After appearing alongside Michael Douglas in David Fincher's The Game (1997), Kehoe retired. One of the few interviews he gave during his career was conducted for a 1974 issue of New York Magazine in which Kehoe discussed (among several topics) his outlook on Hollywood.
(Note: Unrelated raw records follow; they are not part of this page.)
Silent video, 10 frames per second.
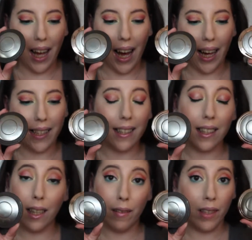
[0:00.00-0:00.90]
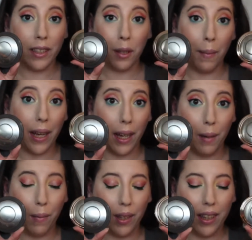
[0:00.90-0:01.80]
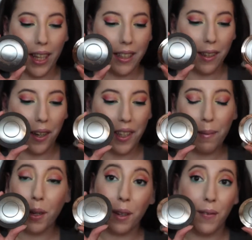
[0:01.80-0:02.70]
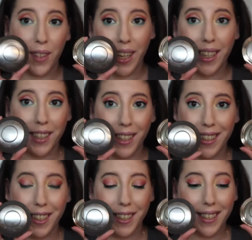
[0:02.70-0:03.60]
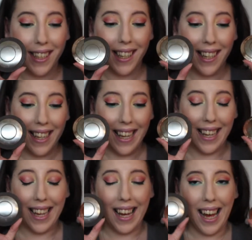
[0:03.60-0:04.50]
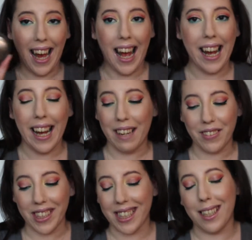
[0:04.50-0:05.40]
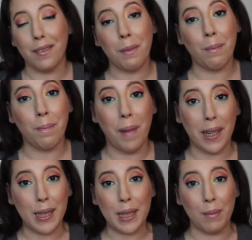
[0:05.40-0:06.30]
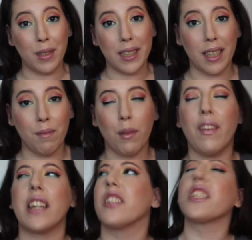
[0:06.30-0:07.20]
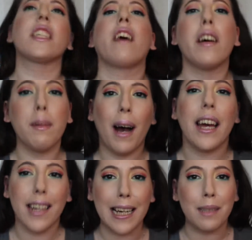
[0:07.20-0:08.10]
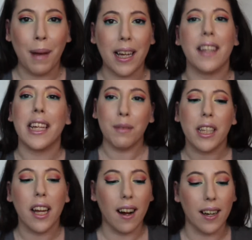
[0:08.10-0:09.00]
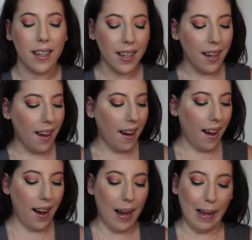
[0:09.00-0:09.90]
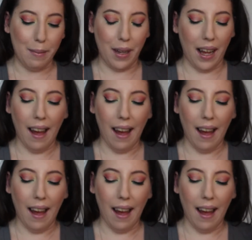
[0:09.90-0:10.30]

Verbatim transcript: as Liv loves her makeup, likes to call them her flying saucers. I really love the Becca Shimmery Skin Perfectors. Just call them highlighters, Becca. That's what they are. Um,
Kehoe died on January 14, 2020, after a stroke, aged 85. He left behind his partner of 40 years, Sherry Smith. She and Kehoe had no children. He is interred in the Forest Lawn Memorial Park (Hollywood Hills).

Filmography

The Gang That Couldn't Shoot Straight (1971) as Bartender
The Friends of Eddie Coyle (1973) as The Beard
Serpico (1973) as Tom Keough
The Sting (1973) as Erie Kid
Law and Disorder (1974) as Elliott
Car Wash (1976) as Scruggs
The Fish That Saved Pittsburgh (1979) as Setshot
On the Nickel (1980) as Bad Mood
Melvin and Howard (1980) as Jim Delgado
Reds (1981) as Eddie
The Ballad of Gregorio Cortez (1982) as Prosecutor Pierson
The Star Chamber (1983) as Hingle
Two of a Kind (1983) as Mr. Chotiner
The Pope of Greenwich Village (1984) as Bunky
The Wild Life (1984) as Mr. Parker
The Killers (1984) as Harry
Flight of the Spruce Goose (1986) as Freddie Fletcher
The Little Sister (1986) as Nikos
The Untouchables (1987) as Walter Payne
D.O.A. (1988) as Customer at Raid
Midnight Run (1988) as Jerry Geisler
Dick Tracy (1990) as Customer at Raid
Young Guns II (1990) as Ashmun Upson
Servants of Twilight (1991) as Dr. Denton Boothe
Falling Down (1993) as Street Worker
The Paper (1994) as Phil
Gospel According to Harry (1994) as Harry
The Game (1997) as Lieutenant Sullivan (final film role)

References

External links
 
 Jack Kehoe at the University of Wisconsin's Actors Studio audio collection

1934 births
American male film actors
Male actors from California
2020 deaths
American male television actors
20th-century American male actors
American male stage actors
Burials at Forest Lawn Memorial Park (Hollywood Hills)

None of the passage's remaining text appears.